Saturday, 26 September 2015

Lessons From The Dordogne - Why Are Things Different?

Dordogne Meadow
In case you're wondering where I've been, don't worry - I haven't given up blogging. We’ve been in the Dordogne, South-West France, for a couple of weeks, taking in some of the local culture and history as well as seeing the wildlife. Unfortunately, our gite didn't have broadband and Blogger on Android - well... needs some work.

We were hoping to see the wildlife particularly because it’s different to the wildlife we normally see in the UK. Not entirely different, of course, but different enough to be interesting and certainly different enough to be able to tick off a few more birds, butterflies and wildflowers in my field guides.

But why is it different? I wonder if creationists ever give any thought to this question.

To a biologist, and anyone with even a modicum of understanding of evolutionary biology, the answer to that question is stark-staringly obvious – it’s because the environment is different, so what constitutes ‘fitness’ is different, so the survival value of certain characteristics will be different, so the ecological balances will be different because ecosystems, no less than species, evolve over time.

Geographical diversity is entirely dependent on local environmental factors and how they change. These local factors can include the type of underlying rock strata – chalk, sand, clay, volcanic tufa, etc., – elevation, latitude, average hours of sunlight, average, maximum and minimum temperatures, average rainfall, humidity, human interference, and so on.
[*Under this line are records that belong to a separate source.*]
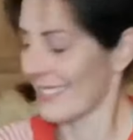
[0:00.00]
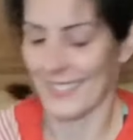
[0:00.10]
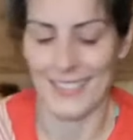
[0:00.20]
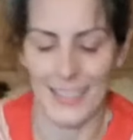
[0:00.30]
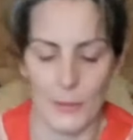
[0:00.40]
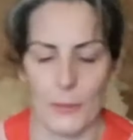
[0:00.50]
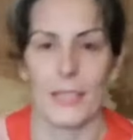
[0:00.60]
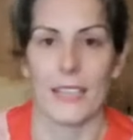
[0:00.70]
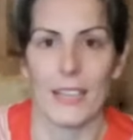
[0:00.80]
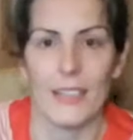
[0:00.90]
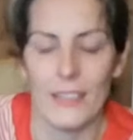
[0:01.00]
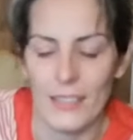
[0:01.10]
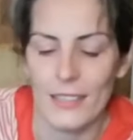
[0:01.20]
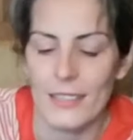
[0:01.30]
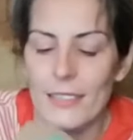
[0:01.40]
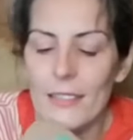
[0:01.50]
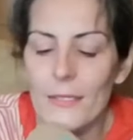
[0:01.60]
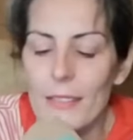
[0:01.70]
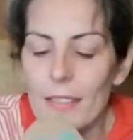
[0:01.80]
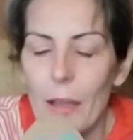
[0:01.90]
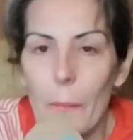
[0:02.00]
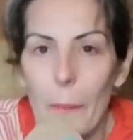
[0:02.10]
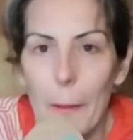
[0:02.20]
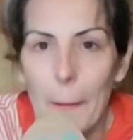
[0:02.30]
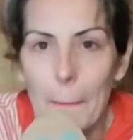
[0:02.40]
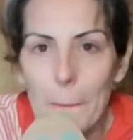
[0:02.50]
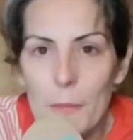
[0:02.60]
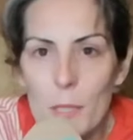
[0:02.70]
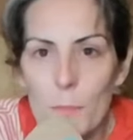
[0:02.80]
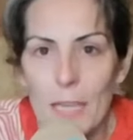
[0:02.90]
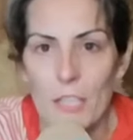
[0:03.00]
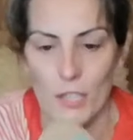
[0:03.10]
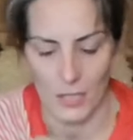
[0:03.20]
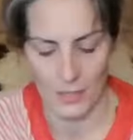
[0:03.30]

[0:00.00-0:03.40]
Here we go. Here we go. Splidge.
Evolution and interaction between species, competition for niches, presence of predator and prey species, and parasite; all these will affect the various ecological balances so each will affect the local biodiversity.

Just like making a cake, the final product will depend not only on the ingredients but on the balance of those ingredients ingredients. A good chef will bake the perfect cake by getting the balance just right every time. This is the difference between a good chef and a bad one.

Creationism, on the other hand, has to ignore this aspect of biology, or at least needs to hold two or three mutually exclusive views simultaneously (admittedly, not normally a problem for religious fundamentalists for whom ignorance of the real world is a deliberate protection against the contradictions that are so obvious to normal people):
  • The magic creator is perfect so everything it creates will be perfectly balance unless it decides to make it imperfect – which would mean it isn’t omnibenevolent.
  • What the magic creator creates can vary a lot and is different everywhere, usually favouring some species more than others – which would mean it isn’t omnibenevolent and doesn’t know what perfection is.
  • The magic creator can only work within local environmental conditions so has to make things which fit in – which would mean it isn’t omnipotent.

And this is compounded by the fact that creationists are obliged to believe everything the magic creator does is for humans, because that’s what it says in the Bible that creationists are trying to shoehorn the real world into, and yet human needs should be universal because, so they believe, humans were created just the once a short time ago.

And yet, outside the remoter parts of Kansas and Texas and maybe isolated villages in West Africa, there can surely be few creationists who don’t accept that you only need to travel a few miles in most cases to find countryside that is subtly different to your home town or village and that the further afield you travel the more different it becomes; that deserts are different to mountains and moorlands and that Africa and South-East Asia are generally different to Europe or North America. Or, to the case in point, southern France is different to the British Isles.

So perhaps, since they believe their magic creator created everything for humans and human needs should be universal, creationist need to explain why their magic creator made so many different ecosystems and made it look they are adaptations to local environmental conditions, and seem completely unrelated to local human needs, even changing abruptly, not when the people change but when the underlying geology changes.

Is this magic creator just an incompetent chef, maybe?